[Collected data entries]
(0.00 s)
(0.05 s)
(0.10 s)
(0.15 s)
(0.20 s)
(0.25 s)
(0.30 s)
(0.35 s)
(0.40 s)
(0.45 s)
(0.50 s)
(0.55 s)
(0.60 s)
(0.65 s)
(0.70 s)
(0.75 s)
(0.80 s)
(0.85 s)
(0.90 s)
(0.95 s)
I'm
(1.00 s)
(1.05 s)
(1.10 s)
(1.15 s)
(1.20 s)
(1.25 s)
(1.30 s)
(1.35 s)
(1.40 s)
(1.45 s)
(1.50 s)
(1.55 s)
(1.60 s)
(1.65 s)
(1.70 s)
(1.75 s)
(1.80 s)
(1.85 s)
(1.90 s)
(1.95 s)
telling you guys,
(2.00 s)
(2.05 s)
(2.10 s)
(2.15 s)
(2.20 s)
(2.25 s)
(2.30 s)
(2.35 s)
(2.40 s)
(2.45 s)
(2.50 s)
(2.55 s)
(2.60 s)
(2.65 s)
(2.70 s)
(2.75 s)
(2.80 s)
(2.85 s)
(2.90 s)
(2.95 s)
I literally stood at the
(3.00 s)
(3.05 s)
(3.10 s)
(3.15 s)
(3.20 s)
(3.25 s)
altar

--

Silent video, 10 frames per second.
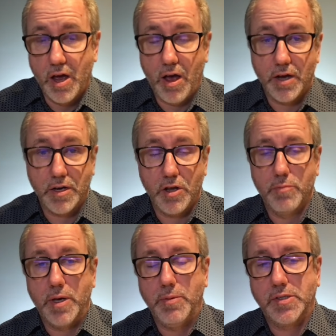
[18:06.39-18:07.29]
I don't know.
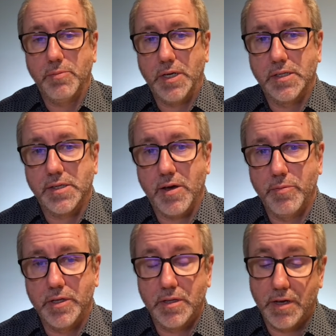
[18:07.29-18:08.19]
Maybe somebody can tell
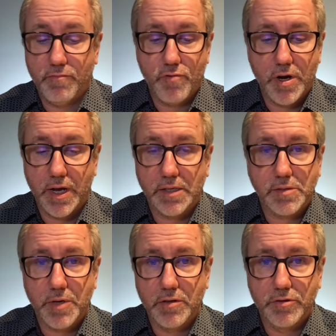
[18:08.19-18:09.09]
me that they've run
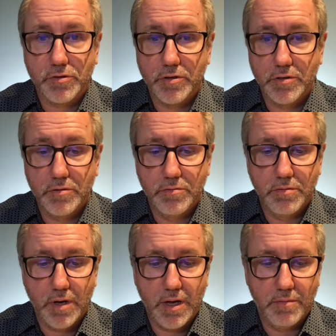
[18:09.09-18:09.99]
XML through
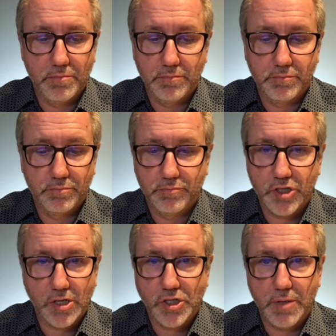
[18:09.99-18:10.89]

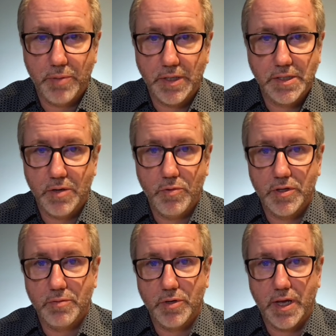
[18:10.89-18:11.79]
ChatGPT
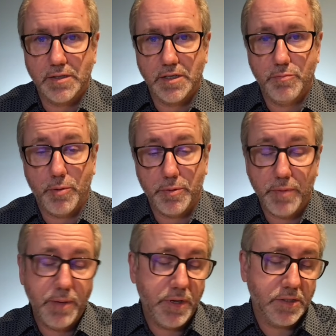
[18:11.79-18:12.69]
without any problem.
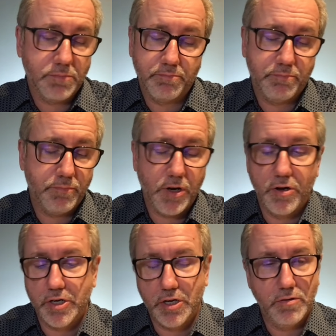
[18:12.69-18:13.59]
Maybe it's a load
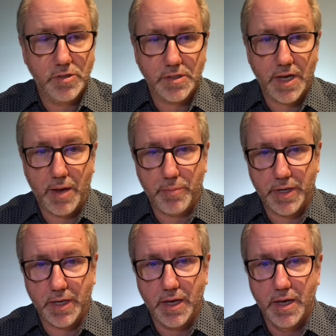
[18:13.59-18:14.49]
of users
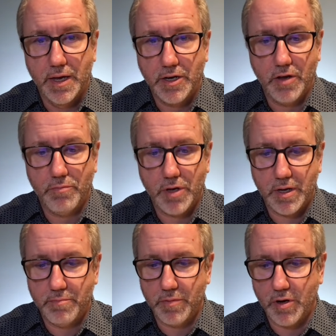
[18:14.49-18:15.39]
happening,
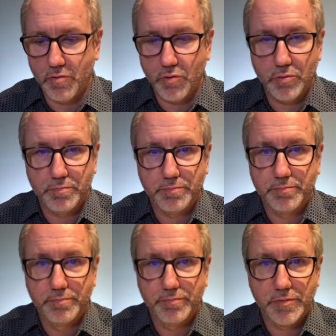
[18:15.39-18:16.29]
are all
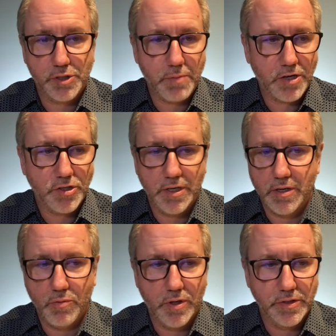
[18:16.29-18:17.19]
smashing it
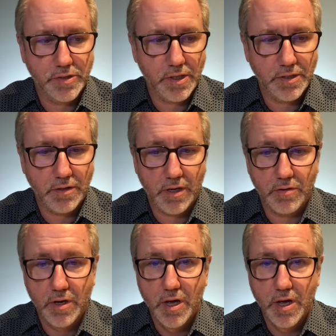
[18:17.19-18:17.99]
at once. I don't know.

--

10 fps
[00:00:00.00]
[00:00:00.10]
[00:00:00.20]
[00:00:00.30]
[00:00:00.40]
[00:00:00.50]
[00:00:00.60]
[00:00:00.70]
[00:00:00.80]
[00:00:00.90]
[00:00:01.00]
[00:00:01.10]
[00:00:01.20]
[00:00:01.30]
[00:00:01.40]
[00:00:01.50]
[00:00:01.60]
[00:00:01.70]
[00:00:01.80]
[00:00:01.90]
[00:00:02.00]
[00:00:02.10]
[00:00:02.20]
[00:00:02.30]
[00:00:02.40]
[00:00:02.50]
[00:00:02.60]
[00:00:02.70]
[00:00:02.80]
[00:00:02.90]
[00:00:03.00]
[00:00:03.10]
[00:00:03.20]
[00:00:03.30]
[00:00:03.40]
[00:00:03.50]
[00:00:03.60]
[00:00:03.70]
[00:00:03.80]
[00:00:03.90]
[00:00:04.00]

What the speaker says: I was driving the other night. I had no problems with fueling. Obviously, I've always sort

Exercise instructions:
In your answer, include only the lines above starting at the line that holds "[00:00:01.30]" and ending at the line that holds "[00:00:04.00]", copied exactly.

Worked solution:
[00:00:01.30]
[00:00:01.40]
[00:00:01.50]
[00:00:01.60]
[00:00:01.70]
[00:00:01.80]
[00:00:01.90]
[00:00:02.00]
[00:00:02.10]
[00:00:02.20]
[00:00:02.30]
[00:00:02.40]
[00:00:02.50]
[00:00:02.60]
[00:00:02.70]
[00:00:02.80]
[00:00:02.90]
[00:00:03.00]
[00:00:03.10]
[00:00:03.20]
[00:00:03.30]
[00:00:03.40]
[00:00:03.50]
[00:00:03.60]
[00:00:03.70]
[00:00:03.80]
[00:00:03.90]
[00:00:04.00]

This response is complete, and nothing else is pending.